(AIM OF THE TASK) Every line of the data below must be output exactly, with images left out.

(MATERIALS PROVIDED)
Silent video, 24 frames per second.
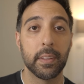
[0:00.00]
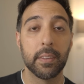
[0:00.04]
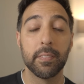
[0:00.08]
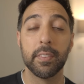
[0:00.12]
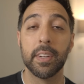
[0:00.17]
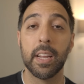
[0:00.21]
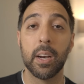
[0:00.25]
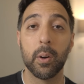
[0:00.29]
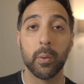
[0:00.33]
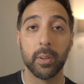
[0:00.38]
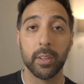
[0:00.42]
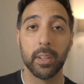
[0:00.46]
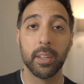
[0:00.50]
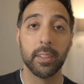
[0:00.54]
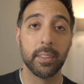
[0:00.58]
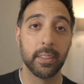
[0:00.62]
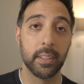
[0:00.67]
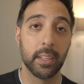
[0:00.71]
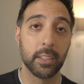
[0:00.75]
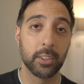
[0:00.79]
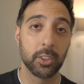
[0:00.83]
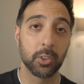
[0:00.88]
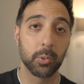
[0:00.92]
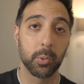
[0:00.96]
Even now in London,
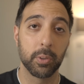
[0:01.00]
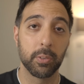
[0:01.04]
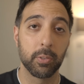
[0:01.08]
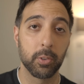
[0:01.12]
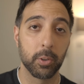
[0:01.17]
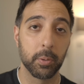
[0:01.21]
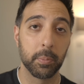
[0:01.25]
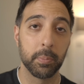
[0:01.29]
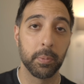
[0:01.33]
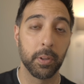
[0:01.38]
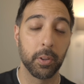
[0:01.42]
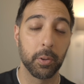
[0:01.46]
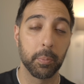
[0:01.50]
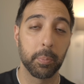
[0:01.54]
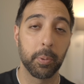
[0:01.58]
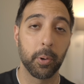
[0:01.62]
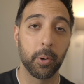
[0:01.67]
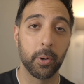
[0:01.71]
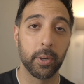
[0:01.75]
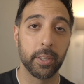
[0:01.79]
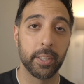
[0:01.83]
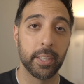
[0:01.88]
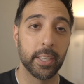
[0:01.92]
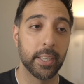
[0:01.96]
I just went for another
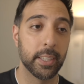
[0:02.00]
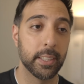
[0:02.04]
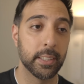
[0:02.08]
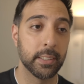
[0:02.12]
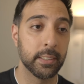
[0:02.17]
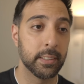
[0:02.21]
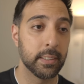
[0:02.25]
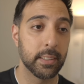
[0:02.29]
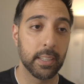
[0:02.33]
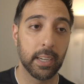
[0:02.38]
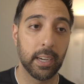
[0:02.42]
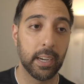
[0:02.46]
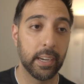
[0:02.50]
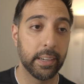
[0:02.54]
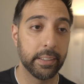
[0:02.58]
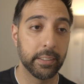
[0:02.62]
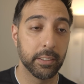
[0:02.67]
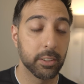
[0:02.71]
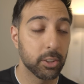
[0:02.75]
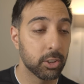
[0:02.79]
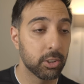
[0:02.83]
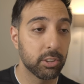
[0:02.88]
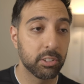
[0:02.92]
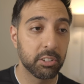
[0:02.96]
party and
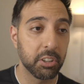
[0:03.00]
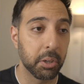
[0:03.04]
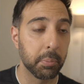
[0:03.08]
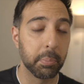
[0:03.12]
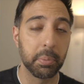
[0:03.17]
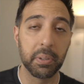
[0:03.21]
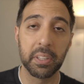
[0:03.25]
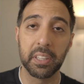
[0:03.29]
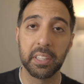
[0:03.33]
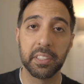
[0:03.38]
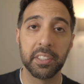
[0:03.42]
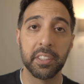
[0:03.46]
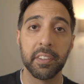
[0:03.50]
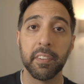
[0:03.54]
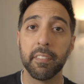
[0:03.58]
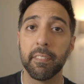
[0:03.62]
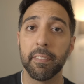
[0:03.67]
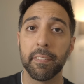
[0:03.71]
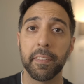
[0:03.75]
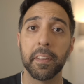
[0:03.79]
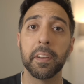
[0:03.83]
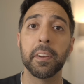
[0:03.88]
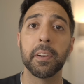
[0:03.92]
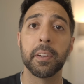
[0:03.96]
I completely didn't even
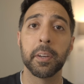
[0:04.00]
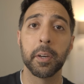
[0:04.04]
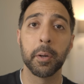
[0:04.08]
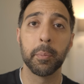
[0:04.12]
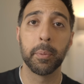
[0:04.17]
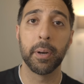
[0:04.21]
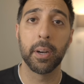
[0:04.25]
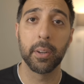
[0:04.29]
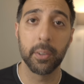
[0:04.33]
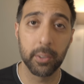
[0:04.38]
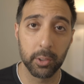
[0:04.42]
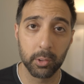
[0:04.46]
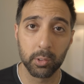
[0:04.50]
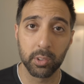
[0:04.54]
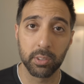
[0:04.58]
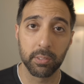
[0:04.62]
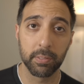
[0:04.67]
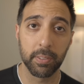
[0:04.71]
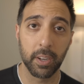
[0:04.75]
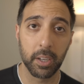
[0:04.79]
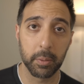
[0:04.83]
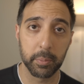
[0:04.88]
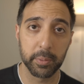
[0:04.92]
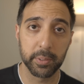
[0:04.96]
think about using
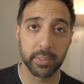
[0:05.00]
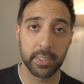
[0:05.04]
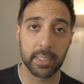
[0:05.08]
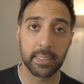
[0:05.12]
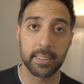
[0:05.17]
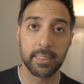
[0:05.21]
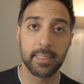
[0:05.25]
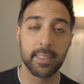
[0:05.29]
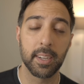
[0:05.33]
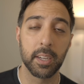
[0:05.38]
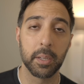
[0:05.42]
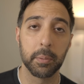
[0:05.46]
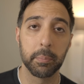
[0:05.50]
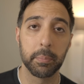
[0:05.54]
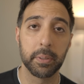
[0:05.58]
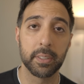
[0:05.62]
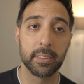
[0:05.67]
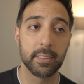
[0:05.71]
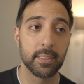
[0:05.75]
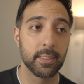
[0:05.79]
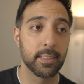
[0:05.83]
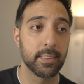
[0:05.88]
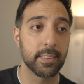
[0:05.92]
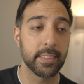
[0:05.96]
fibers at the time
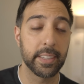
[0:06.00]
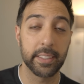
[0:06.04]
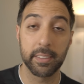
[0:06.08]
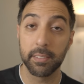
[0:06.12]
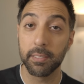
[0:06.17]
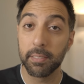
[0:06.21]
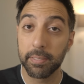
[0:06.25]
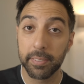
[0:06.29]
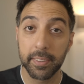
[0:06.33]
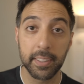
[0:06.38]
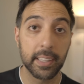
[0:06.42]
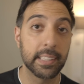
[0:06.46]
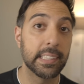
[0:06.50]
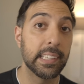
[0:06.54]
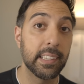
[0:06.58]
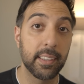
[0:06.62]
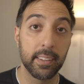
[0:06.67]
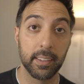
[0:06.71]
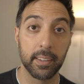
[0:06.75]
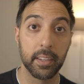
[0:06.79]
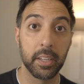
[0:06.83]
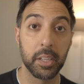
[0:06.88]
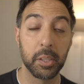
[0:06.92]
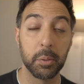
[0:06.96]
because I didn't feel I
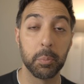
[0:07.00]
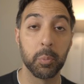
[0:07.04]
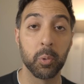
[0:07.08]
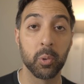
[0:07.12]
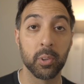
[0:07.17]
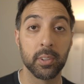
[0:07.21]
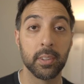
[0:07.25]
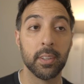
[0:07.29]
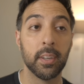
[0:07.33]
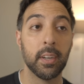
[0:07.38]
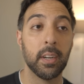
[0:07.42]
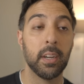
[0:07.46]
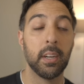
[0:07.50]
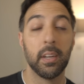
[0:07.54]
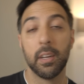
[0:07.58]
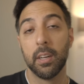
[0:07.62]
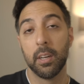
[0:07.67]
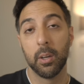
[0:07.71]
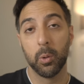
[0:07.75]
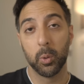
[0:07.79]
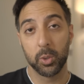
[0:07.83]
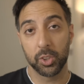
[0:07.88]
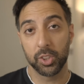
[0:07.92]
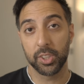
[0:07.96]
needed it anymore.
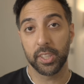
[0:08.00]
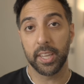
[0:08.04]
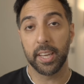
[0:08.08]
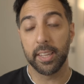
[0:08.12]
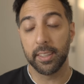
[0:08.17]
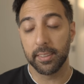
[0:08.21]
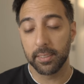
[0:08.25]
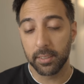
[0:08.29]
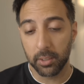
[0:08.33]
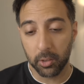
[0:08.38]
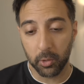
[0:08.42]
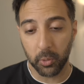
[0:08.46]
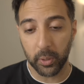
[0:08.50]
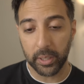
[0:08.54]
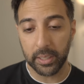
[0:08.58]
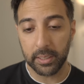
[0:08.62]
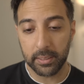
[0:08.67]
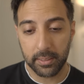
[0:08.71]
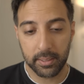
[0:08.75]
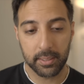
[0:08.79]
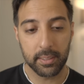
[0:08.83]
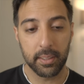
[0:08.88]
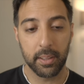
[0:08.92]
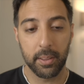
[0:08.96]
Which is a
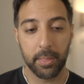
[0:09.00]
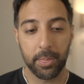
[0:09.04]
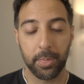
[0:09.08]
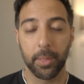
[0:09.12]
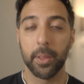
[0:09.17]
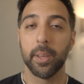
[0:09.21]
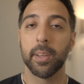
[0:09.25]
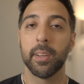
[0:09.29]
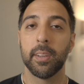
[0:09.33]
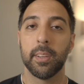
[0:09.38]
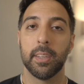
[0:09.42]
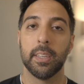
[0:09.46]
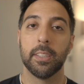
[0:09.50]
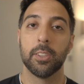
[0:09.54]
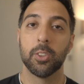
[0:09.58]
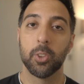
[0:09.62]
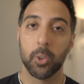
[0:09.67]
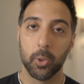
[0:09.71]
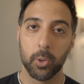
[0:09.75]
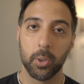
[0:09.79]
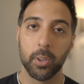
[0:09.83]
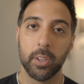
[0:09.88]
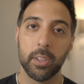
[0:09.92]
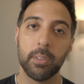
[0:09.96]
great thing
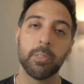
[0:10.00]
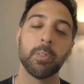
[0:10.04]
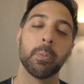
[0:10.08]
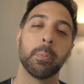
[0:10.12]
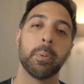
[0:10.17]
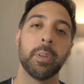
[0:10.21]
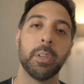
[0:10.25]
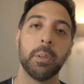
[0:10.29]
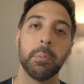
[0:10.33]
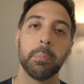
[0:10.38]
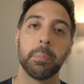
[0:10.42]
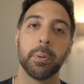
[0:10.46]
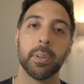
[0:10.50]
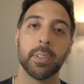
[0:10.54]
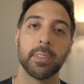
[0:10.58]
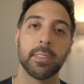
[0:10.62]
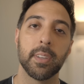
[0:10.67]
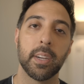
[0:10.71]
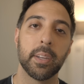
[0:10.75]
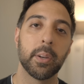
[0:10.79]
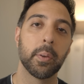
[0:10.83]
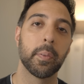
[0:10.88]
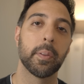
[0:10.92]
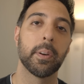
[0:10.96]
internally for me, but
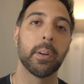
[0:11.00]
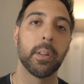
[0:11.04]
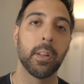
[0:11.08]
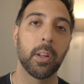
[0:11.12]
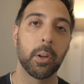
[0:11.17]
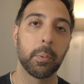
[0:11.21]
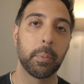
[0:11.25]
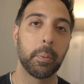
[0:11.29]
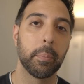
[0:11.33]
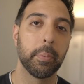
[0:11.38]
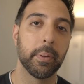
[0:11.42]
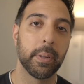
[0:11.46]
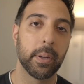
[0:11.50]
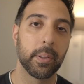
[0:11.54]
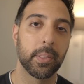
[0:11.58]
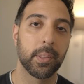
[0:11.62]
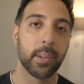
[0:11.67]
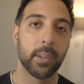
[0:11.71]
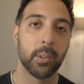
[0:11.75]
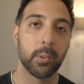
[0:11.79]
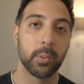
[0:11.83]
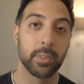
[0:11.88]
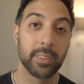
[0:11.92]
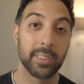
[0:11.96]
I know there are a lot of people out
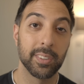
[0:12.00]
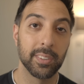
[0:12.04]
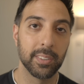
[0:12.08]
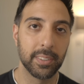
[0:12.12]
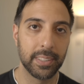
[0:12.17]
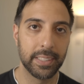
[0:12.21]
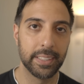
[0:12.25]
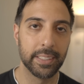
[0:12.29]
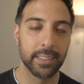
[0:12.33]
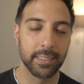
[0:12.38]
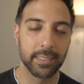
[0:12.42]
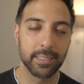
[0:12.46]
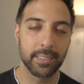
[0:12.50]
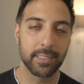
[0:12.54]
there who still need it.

(RESULT FOR THIS EXERCISE)
Silent video, 24 frames per second.
[0:00.00]
[0:00.04]
[0:00.08]
[0:00.12]
[0:00.17]
[0:00.21]
[0:00.25]
[0:00.29]
[0:00.33]
[0:00.38]
[0:00.42]
[0:00.46]
[0:00.50]
[0:00.54]
[0:00.58]
[0:00.62]
[0:00.67]
[0:00.71]
[0:00.75]
[0:00.79]
[0:00.83]
[0:00.88]
[0:00.92]
[0:00.96]
Even now in London,
[0:01.00]
[0:01.04]
[0:01.08]
[0:01.12]
[0:01.17]
[0:01.21]
[0:01.25]
[0:01.29]
[0:01.33]
[0:01.38]
[0:01.42]
[0:01.46]
[0:01.50]
[0:01.54]
[0:01.58]
[0:01.62]
[0:01.67]
[0:01.71]
[0:01.75]
[0:01.79]
[0:01.83]
[0:01.88]
[0:01.92]
[0:01.96]
I just went for another
[0:02.00]
[0:02.04]
[0:02.08]
[0:02.12]
[0:02.17]
[0:02.21]
[0:02.25]
[0:02.29]
[0:02.33]
[0:02.38]
[0:02.42]
[0:02.46]
[0:02.50]
[0:02.54]
[0:02.58]
[0:02.62]
[0:02.67]
[0:02.71]
[0:02.75]
[0:02.79]
[0:02.83]
[0:02.88]
[0:02.92]
[0:02.96]
party and
[0:03.00]
[0:03.04]
[0:03.08]
[0:03.12]
[0:03.17]
[0:03.21]
[0:03.25]
[0:03.29]
[0:03.33]
[0:03.38]
[0:03.42]
[0:03.46]
[0:03.50]
[0:03.54]
[0:03.58]
[0:03.62]
[0:03.67]
[0:03.71]
[0:03.75]
[0:03.79]
[0:03.83]
[0:03.88]
[0:03.92]
[0:03.96]
I completely didn't even
[0:04.00]
[0:04.04]
[0:04.08]
[0:04.12]
[0:04.17]
[0:04.21]
[0:04.25]
[0:04.29]
[0:04.33]
[0:04.38]
[0:04.42]
[0:04.46]
[0:04.50]
[0:04.54]
[0:04.58]
[0:04.62]
[0:04.67]
[0:04.71]
[0:04.75]
[0:04.79]
[0:04.83]
[0:04.88]
[0:04.92]
[0:04.96]
think about using
[0:05.00]
[0:05.04]
[0:05.08]
[0:05.12]
[0:05.17]
[0:05.21]
[0:05.25]
[0:05.29]
[0:05.33]
[0:05.38]
[0:05.42]
[0:05.46]
[0:05.50]
[0:05.54]
[0:05.58]
[0:05.62]
[0:05.67]
[0:05.71]
[0:05.75]
[0:05.79]
[0:05.83]
[0:05.88]
[0:05.92]
[0:05.96]
fibers at the time
[0:06.00]
[0:06.04]
[0:06.08]
[0:06.12]
[0:06.17]
[0:06.21]
[0:06.25]
[0:06.29]
[0:06.33]
[0:06.38]
[0:06.42]
[0:06.46]
[0:06.50]
[0:06.54]
[0:06.58]
[0:06.62]
[0:06.67]
[0:06.71]
[0:06.75]
[0:06.79]
[0:06.83]
[0:06.88]
[0:06.92]
[0:06.96]
because I didn't feel I
[0:07.00]
[0:07.04]
[0:07.08]
[0:07.12]
[0:07.17]
[0:07.21]
[0:07.25]
[0:07.29]
[0:07.33]
[0:07.38]
[0:07.42]
[0:07.46]
[0:07.50]
[0:07.54]
[0:07.58]
[0:07.62]
[0:07.67]
[0:07.71]
[0:07.75]
[0:07.79]
[0:07.83]
[0:07.88]
[0:07.92]
[0:07.96]
needed it anymore.
[0:08.00]
[0:08.04]
[0:08.08]
[0:08.12]
[0:08.17]
[0:08.21]
[0:08.25]
[0:08.29]
[0:08.33]
[0:08.38]
[0:08.42]
[0:08.46]
[0:08.50]
[0:08.54]
[0:08.58]
[0:08.62]
[0:08.67]
[0:08.71]
[0:08.75]
[0:08.79]
[0:08.83]
[0:08.88]
[0:08.92]
[0:08.96]
Which is a
[0:09.00]
[0:09.04]
[0:09.08]
[0:09.12]
[0:09.17]
[0:09.21]
[0:09.25]
[0:09.29]
[0:09.33]
[0:09.38]
[0:09.42]
[0:09.46]
[0:09.50]
[0:09.54]
[0:09.58]
[0:09.62]
[0:09.67]
[0:09.71]
[0:09.75]
[0:09.79]
[0:09.83]
[0:09.88]
[0:09.92]
[0:09.96]
great thing
[0:10.00]
[0:10.04]
[0:10.08]
[0:10.12]
[0:10.17]
[0:10.21]
[0:10.25]
[0:10.29]
[0:10.33]
[0:10.38]
[0:10.42]
[0:10.46]
[0:10.50]
[0:10.54]
[0:10.58]
[0:10.62]
[0:10.67]
[0:10.71]
[0:10.75]
[0:10.79]
[0:10.83]
[0:10.88]
[0:10.92]
[0:10.96]
internally for me, but
[0:11.00]
[0:11.04]
[0:11.08]
[0:11.12]
[0:11.17]
[0:11.21]
[0:11.25]
[0:11.29]
[0:11.33]
[0:11.38]
[0:11.42]
[0:11.46]
[0:11.50]
[0:11.54]
[0:11.58]
[0:11.62]
[0:11.67]
[0:11.71]
[0:11.75]
[0:11.79]
[0:11.83]
[0:11.88]
[0:11.92]
[0:11.96]
I know there are a lot of people out
[0:12.00]
[0:12.04]
[0:12.08]
[0:12.12]
[0:12.17]
[0:12.21]
[0:12.25]
[0:12.29]
[0:12.33]
[0:12.38]
[0:12.42]
[0:12.46]
[0:12.50]
[0:12.54]
there who still need it.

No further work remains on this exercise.